On other nights the ocean was quiet, reflecting vivid sunsets that lit the room behind Elizabeth in shades of salmon, coral, burnt umber, violet, and purple. The colors blended imperceptibly into each other until darkness swept them all away, flinging stars in their place.

On the night of Tony's party in her honor, no one paid attention to the stars outside: the important ones were in the house. Tony and Bo Boyle had made up the guest list in the first week of October; invitations had been printed; envelopes were stuffed, addressed, and stamped—and

tucked away in a drawer, to be mailed only if "Anthony" 's ratings were up at the end of the month.

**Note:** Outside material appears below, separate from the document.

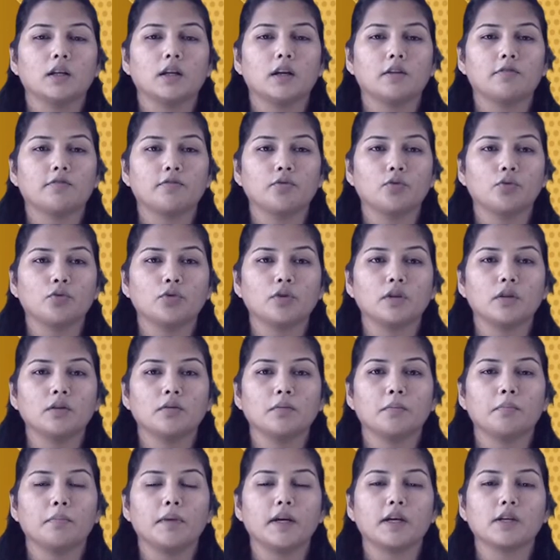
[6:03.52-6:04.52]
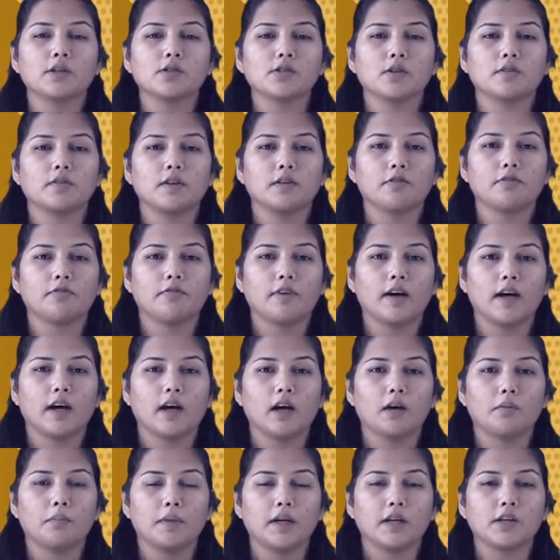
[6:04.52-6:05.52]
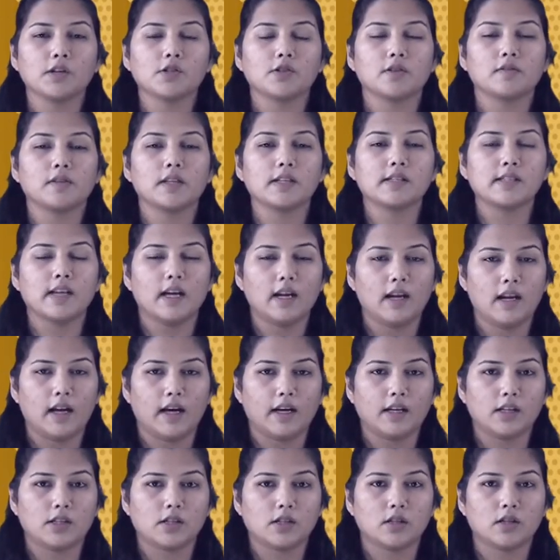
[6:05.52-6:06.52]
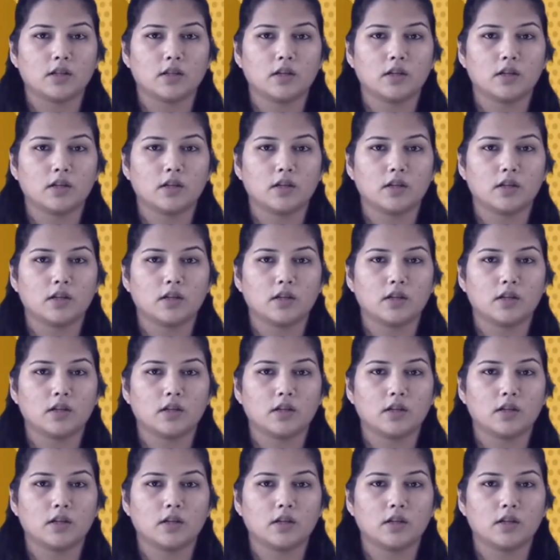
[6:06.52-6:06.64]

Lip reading: their food because of the sunlight.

They were up three and a half points, moving "Anthony" to second place in its time slot. Television critics across the land wrote solemn analyses of Elizabeth Lovell, "Private Affairs," and the new American passion for the secret lives of "invisible" people. And Bo Boyle, in a reckless moment of uncharacteristic generosity, promised to supply cases of Dom Perignon for Tony's party—the invitations to which had been mailed two minutes after the ratings were in.

"Tony, you're making me feel like the debutante of the year," Elizabeth said as she listened to the two men go over the guest list a final time. She looked at the papers scattered on the round, glass-topped table, with names starred, checked, or crossed out. A breeze off the ocean, reaching the deck where they sat, riffled the sheets of paper, and the rustling mingled with the cries of gulls and the steady rhythm of the waves that slid lazily up the beach and then withdrew. The afternoon sun was low; the three of them wore slacks and cotton shirts and dark glasses, and Elizabeth had trouble believing it was the end of October and she'd worn a wool suit when she left Santa Fe that morning. "If you give this kind of party for me after only two months on your show, what's left? I have nowhere to go but down."

"Give us another five points in the ratings," Bo said in answer, "and we'll charter the Concorde for you. Just to prove you can always go higher."

Higher, she repeated to herself. Big, bigger, biggest. She knew exactly why it tugged at Matt; it tugged her in the same way. She remembered when she had been stopped in grocery aisles in Santa Fe. Now she was stopped in restaurants in Los Angeles, and recognized in the boutiques of Rodeo Drive and Melrose Avenue, and greeted with pleasure by executives and crews of the television network who had long ago stopped being impressed with most celebrities.

And then Tony told her he was giving her a party, to present her to the most important people of television and movies, because she was now one of them.